ANALYSES

Le FN est-il d’extrême droite?

Presse
8 octobre 2013
Jean-Marie Le Pen avait déjà tenté de se débarrasser de l’étiquette d’extrême droite. Marine Le Pen peut-elle y parvenir?



On peut et on doit dire les choses clairement: le FN sous Marine Le Pen n’est ni fasciste, ni nazi, ni axé sur la conquête du pouvoir par l’équivalent de la marche sur Rome. Mais ça ne veut pas dire qu’il soit devenu une droite semblable à l’UMP et à l’UDI. C’est hors de question. Le Front se rattache de plus en plus à la tradition plébiscitaire et celle-ci est une composante ancienne de la galaxie des extrêmes droites.
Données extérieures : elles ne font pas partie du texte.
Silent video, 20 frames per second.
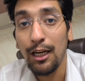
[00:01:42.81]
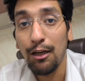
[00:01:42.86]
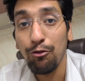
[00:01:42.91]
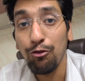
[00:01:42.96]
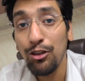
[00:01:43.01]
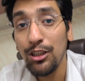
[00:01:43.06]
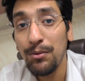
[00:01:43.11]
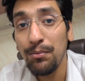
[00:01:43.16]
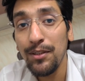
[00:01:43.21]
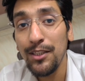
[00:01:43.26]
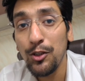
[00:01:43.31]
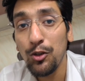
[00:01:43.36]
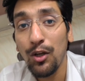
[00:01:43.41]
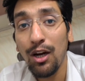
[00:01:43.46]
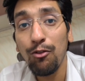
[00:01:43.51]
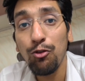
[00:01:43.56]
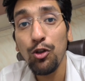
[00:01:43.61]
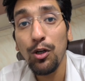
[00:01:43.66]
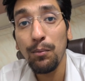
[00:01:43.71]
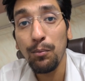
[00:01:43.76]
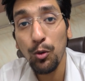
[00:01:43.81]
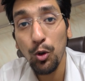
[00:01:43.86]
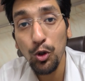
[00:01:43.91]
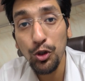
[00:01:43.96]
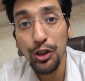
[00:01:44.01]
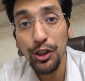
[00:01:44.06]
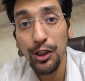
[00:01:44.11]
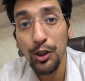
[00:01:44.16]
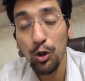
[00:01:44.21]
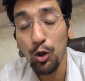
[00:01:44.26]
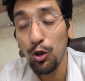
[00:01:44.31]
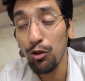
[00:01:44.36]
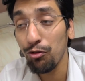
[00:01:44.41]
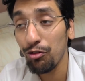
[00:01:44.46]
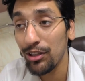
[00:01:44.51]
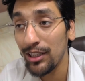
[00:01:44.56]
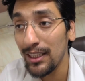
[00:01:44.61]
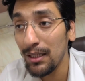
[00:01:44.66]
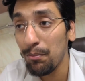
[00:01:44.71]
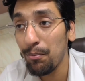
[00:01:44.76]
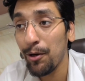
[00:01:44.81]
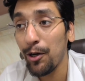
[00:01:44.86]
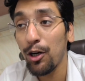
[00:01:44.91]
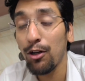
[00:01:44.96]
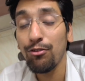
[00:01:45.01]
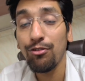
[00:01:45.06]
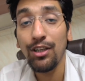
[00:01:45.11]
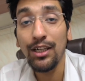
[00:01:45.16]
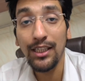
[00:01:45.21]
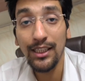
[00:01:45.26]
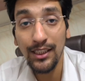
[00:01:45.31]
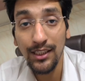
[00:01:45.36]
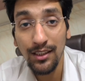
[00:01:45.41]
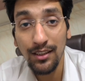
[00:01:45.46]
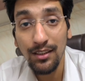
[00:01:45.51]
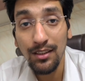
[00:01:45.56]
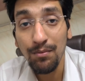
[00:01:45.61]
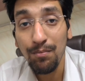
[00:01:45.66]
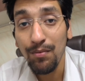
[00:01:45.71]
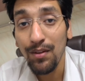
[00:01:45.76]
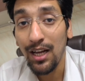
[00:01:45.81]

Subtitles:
which means you have to approach the court within a period of a year,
Pourquoi est-ce aussi important pour le FN de fuir cette étiquette?



Cela fait des décennies que ce qualificatif colle à la peau du Front national un peu comme le sparadrap du Capitaine Haddock. Ça a été, je crois, assez déterminant dans les années 1990, lorsqu’aucun accord n’a été possible avec aucune autre composante de la droite. Il y a un parfum de souffre, qui entoure inévitablement tout ce qui rappelle la période des années 1930, de la Seconde Guerre mondiale: c’est à ça que l’extrême droite est associée.
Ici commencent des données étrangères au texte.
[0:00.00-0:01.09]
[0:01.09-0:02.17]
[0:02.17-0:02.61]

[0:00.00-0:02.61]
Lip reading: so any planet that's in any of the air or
Et pourtant, l’extrême droite ne se résume pas au nazisme.



Il y a parfois des raccourcis historiques assez saisissants. Il y avait par exemple des hommes d’extrême droite dans la Résistance, il y en avait beaucoup. C’est une composante de la Résistance. On ne peut pas accoler à l’ensemble des gens d’extrême droite l’étiquette de traîtres à la patrie. En 1940, beaucoup de militants de l’Action française, voyant les troupes allemandes défiler sur les Champs-Elysées, ont davantage compris la chose comme une nouvelle conquête de l’ennemi héréditaire que comme un défilé de gens avec qui ils étaient en affinité idéologique. Charles Maurras, le fondateur de l’Action française, était absolument germanophobe. Et Jacques Bainville avait dit sur le nazisme, y compris sur l’antisémitisme, des choses à la fois justes et définitives.


Mais il y avait pourtant bien des collaborationnistes et des néonazis au Front national.



Mais évidemment! Il n’est pas possible, quand on est de bonne foi, de nier qu’à l’origine, ce parti a été fondé pour rassembler toutes les chapelles de l’extrême droite. Mark Fredriksen, qui est à l’époque le leader d’un petit groupuscule vraiment néonazi, qui s’appelle la Fane et qui sera interdit en 1987, est candidat du FN aux législatives de 1978. Personne n’obligeait le Front national à l’investir comme candidat. Les choses changent dès l’arrivée de Jean-Pierre Stirbois à la tête de l’appareil frontiste en 1978. Il entreprend déjà le coup de balai, en éliminant ceux qui appartiennent véritablement aux traditions fasciste et néonazie. Il sent bien que ces gens sont incompétents et fous, mais aussi que c’est une casserole dont le FN ne se remettra pas.


Le FN a-t-il véritablement évolué avec Marine Le Pen?



Il y a vraiment un changement générationnel et un changement chez les cadres. Ils sont de plus en plus des gens qui n’ont pas d’engagement groupusculaire antérieur. Mais tout ça est récent: Marine Le Pen arrive à la président du Front en janvier 2011 et elle continue à devoir exclure des militants pendant l’année 2011. Si coup de balai il y a, il est récent. Si Alexandre Gabriac fonde les Jeunesses nationalistes, si Yvan Benedetti s’investit dans l’Oeuvre française, c’est parce qu’ils sont virés du FN. Ils en ont quand même été les élus.


Ne serait-il pas plus facile d’abandonner le nom de Front national pour faire oublier ces liens avec les néonazis et les collaborationnistes?



Il y a une histoire et cette histoire, on ne peut pas la gommer. Mais une hypothèse court depuis longtemps: lorsqu’elle le pourra, Marine Le Pen changera la dénomination du mouvement. J’ai toujours dit que ça ne se ferait qu’après la disparition de son père et lorsque le processus de normalisation sera un peu plus avancé. Ça ne résoudra pas pour autant la question de fond: juger le parti sur ces idées et répondre à ses argumentaires. La question n’est pas de savoir s’il est d’extrême droite, mais de savoir si on est favorable, en tant que citoyen, à l’exclusivité des prestations sociales pour les citoyens français, à la priorité aux Français dans le logement et dans l’emploi, au rétablissement de la peine de mort et à l’établissement de la démocratie directe.